Initialization according to arXiv:1707.02937 [cs.CV] :

In [23]:
def init_subpixel(weight):
    co, ci, h, w = weight.shape
    co2 = co // 4
    # initialize sub kernel
    k = torch.empty([c02, ci, h, w])
    nn.init.kaiming_uniform_(k)
    # repeat 4 times
    k = k.repeat_interleave(4, dim=0)
    weight.data.copy_(k)
In [24]:
def init_linear(m, relu=True):
    if relu: nn.init.kaiming_uniform_(m.weight, mode='fan_in', nonlinearity='relu')
    else: nn.init.xavier_uniform_(m.weight)
    if m.bias is not None: nn.init.zeros_(m.bias)
In [25]:
class ConvBlock(nn.Sequential):
    def __init__(self, in_channels, out_channels, kernel_size=3, stride=1, act=True):
        padding = (kernel_size - 1) // 2
        layers = [
          nn.Conv2d(in_channels, out_channels, kernel_size, stride=stride, padding=padding, bias=False),
          nn.BatchNorm2d(out_channels)
        ]
        if act: layers.append(nn.ReLU(inplace=True))
        super().__init__(*layers)
    
    def reset_parameters(self):
        init_linear(self[0])
        self[1].reset_parameters()
In [26]:
class DoubleConv(nn.Sequential):
    def __init__(self, in_channels, out_channels):
        super().__init__(
            ConvBlock(in_channels, out_channels),
            ConvBlock(out_channels, out_channels)
        )
In [27]:
class Down(nn.Sequential):
    def __init__(self, in_channels, out_channels):
        super().__init__(
            nn.MaxPool2d(2),
            DoubleConv(in_channels, out_channels)
        )
In [28]:
class UpsampleBilinear(nn.Sequential):
    def __init__(self, in_channels, out_channels):
        super().__init__(
            nn.Conv2d(in_channels, out_channels, kernel_size=1),
            nn.Upsample(scale_factor=2, mode='bilinear', align_corners=False)
        )
    
    def reset_parameters(self):
        init_linear(self[0])
In [29]:
class UpsampleConv(nn.Module):
    def __init__(self, in_channels, out_channels):
        super().__init__()
        self.conv_t = nn.ConvTranspose2d(in_channels, out_channels, kernel_size=2, stride=2)
    
    def forward(self, x):
        return self.conv_t(x)
    
    def reset_parameters(self):
        init_linear(self.conv_t)
In [30]:
class UpsampleShuffle(nn.Sequential):
    def __init__(self, in_channels, out_channels):
        super().__init__(
            nn.Conv2d(in_channels, out_channels * 4, kernel_size=1),
            nn.ReLU(inplace=True),
            nn.PixelShuffle(2)
        )
        
    def reset_parameters(self):
        init_subpixel(self[0].weight)
        nn.init.zeros_(self[0].bias)
In [31]:
class Up(nn.Module):
    def __init__(self, in_channels, out_channels, upsample):
        super().__init__()
        self.up = upsample(in_channels, in_channels // 2)
        self.conv = DoubleConv(in_channels, out_channels)

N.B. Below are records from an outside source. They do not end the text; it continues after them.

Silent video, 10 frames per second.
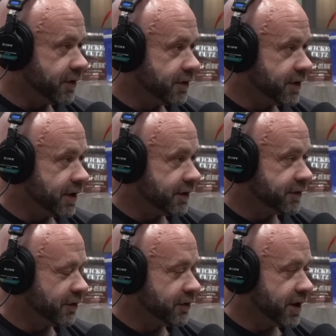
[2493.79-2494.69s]
Yeah.
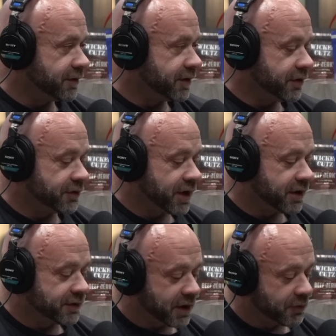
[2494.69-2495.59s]
So you guys that know Scott.
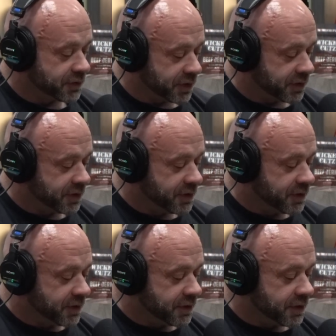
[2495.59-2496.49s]
Scott was
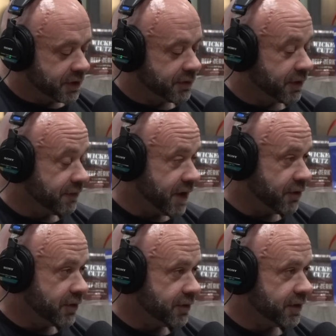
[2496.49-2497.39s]
the
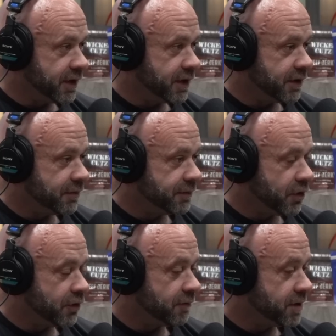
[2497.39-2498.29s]
founder and
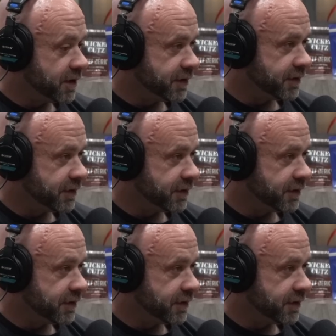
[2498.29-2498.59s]
owner of BSN.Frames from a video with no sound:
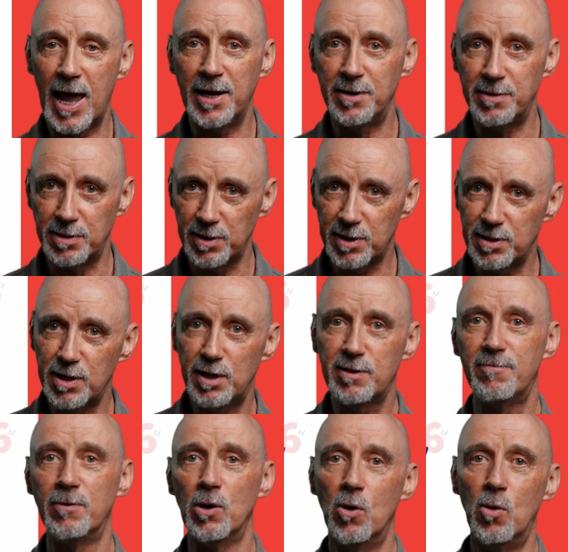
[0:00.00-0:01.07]
and
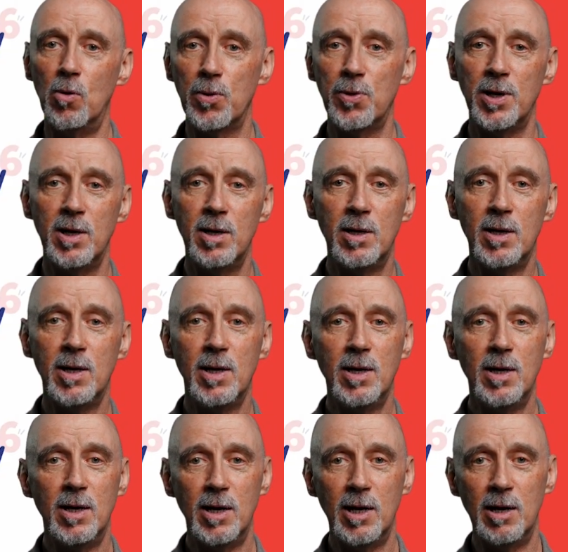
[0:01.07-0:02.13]
successful author,
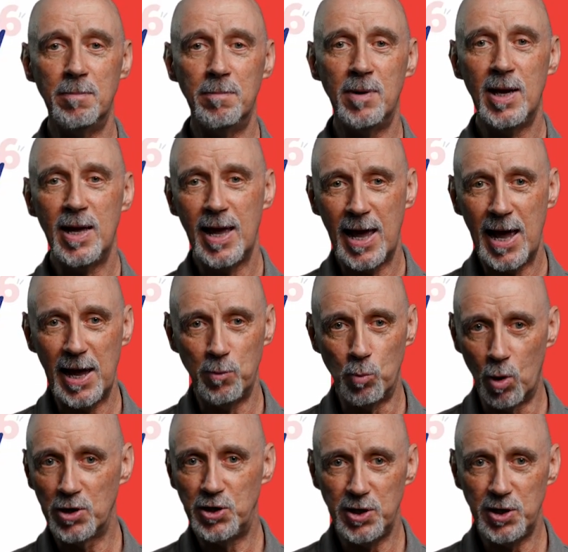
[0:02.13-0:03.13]
and what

    def forward(self, x1, x2):
        x1 = self.up(x1)
        x = torch.cat([x2, x1], dim=1)
        return self.conv(x)
In [32]:
class UNet(nn.Module):
    def __init__(self, n_channels, n_classes, upsample):
        super().__init__()
        sizes = [64, 128, 256, 512, 1024]
        self.ini = DoubleConv(n_channels, sizes[0])
        self.down = nn.ModuleList([Down(sz1, sz2) for sz1, sz2 in zip(sizes, sizes[1:])])
        
        sizes.reverse()
        self.up = nn.ModuleList([Up(sz1, sz2, upsample) for sz1, sz2 in zip(sizes, sizes[1:])])
        self.out = nn.Conv2d(sizes[-1], n_classes, kernel_size=1)

    def forward(self, x):
        x = self.ini(x)
        
        xs = []
        for down_layer in self.down:
            xs.append(x)
            x = down_layer(x)
        
        for up_layer, xi in zip(self.up, reversed(xs)):
            x = up_layer(x, xi)
            
        logits = self.out(x)
        return logits

    def _reset_children(self, module):
        for m in module.children():
            if hasattr(m, 'reset_parameters'):
                m.reset_parameters()
            else:
                self._reset_children(m)
    
    def reset_parameters(self):
        self._reset_children(self)
In [33]:
model = UNet(3, 1, UpsampleShuffle).to(DEVICE)

Metrics

In [34]:
def MeanDice(logits, targets, threshold=0.5):
    probs = torch.sigmoid(logits)
    labels = (probs > threshold).float()
    num = targets.size(0)
    m1 = labels.view(num, -1)
    m2 = targets.view(num, -1)
        
    intersection = (m1 * m2).sum(1)
    cardinality = m1.sum(1) + m2.sum(1)
    dice = (2. * intersection) / (cardinality + 1e-7)
    m_dice = torch.mean(dice)
    return m_dice

Training

In [35]:
def show_or_save(fig, filename=None):
    if filename:
        fig.savefig(filename, bbox_inches='tight', pad_inches=0.05)
        plt.close(fig)
    else:
        plt.show()
In [36]:
class History:
    def __init__(self):
        self.values = defaultdict(list)

    def append(self, key, value):
        self.values[key].append(value)

    def reset(self):
        for k in self.values.keys():
            self.values[k] = []

    def _plot(self, key, line_type='-', label=None):
        if not label: label=key
        xs = np.arange(1, len(self.values[key])+1)
        self.ax.plot(xs, self.values[key], line_type, label=label)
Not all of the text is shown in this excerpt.